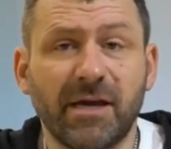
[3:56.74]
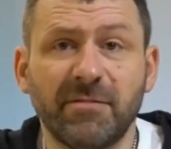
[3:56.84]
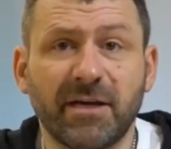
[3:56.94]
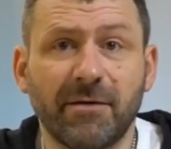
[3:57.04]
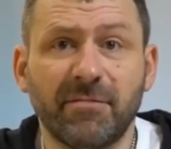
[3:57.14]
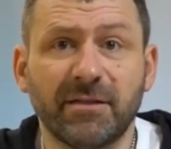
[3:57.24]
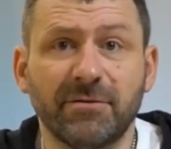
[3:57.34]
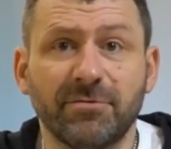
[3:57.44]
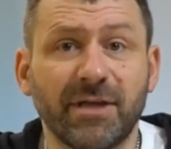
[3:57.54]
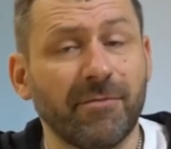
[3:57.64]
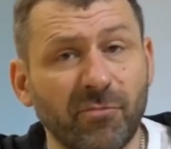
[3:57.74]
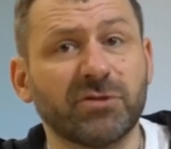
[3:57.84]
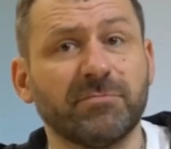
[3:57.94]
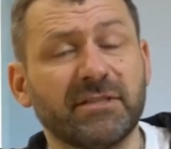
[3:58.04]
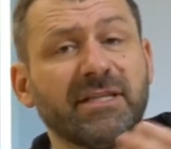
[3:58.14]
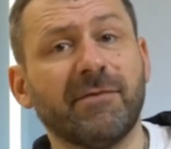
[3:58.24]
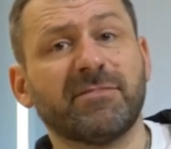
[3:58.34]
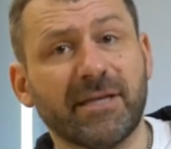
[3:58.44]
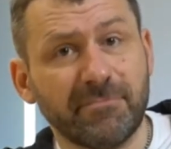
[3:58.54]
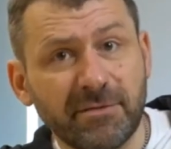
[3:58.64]
нами командует, а может быть нам
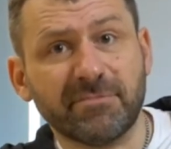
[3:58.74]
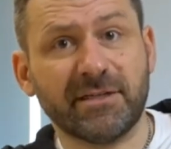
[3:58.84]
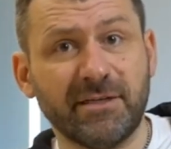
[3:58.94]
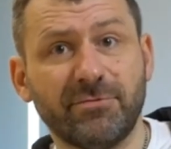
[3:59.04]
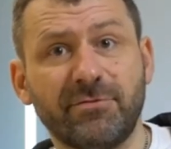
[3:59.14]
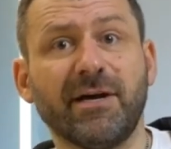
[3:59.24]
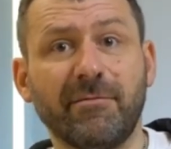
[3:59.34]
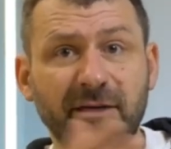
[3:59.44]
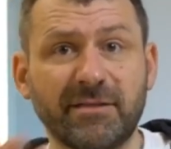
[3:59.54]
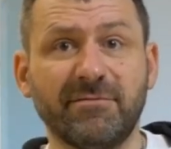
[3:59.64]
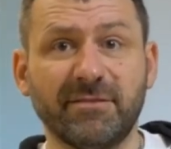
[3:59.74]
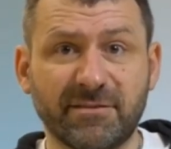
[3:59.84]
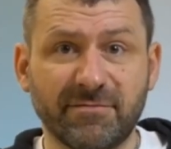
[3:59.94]
самим следует командовать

**TASK DESCRIPTION:**
Pictures aside, retype the entries above exactly as they are.

**EXERCISE RESULT:**
[3:56.74]
[3:56.84]
[3:56.94]
[3:57.04]
[3:57.14]
[3:57.24]
[3:57.34]
[3:57.44]
[3:57.54]
[3:57.64]
[3:57.74]
[3:57.84]
[3:57.94]
[3:58.04]
[3:58.14]
[3:58.24]
[3:58.34]
[3:58.44]
[3:58.54]
[3:58.64]
нами командует, а может быть нам
[3:58.74]
[3:58.84]
[3:58.94]
[3:59.04]
[3:59.14]
[3:59.24]
[3:59.34]
[3:59.44]
[3:59.54]
[3:59.64]
[3:59.74]
[3:59.84]
[3:59.94]
самим следует командовать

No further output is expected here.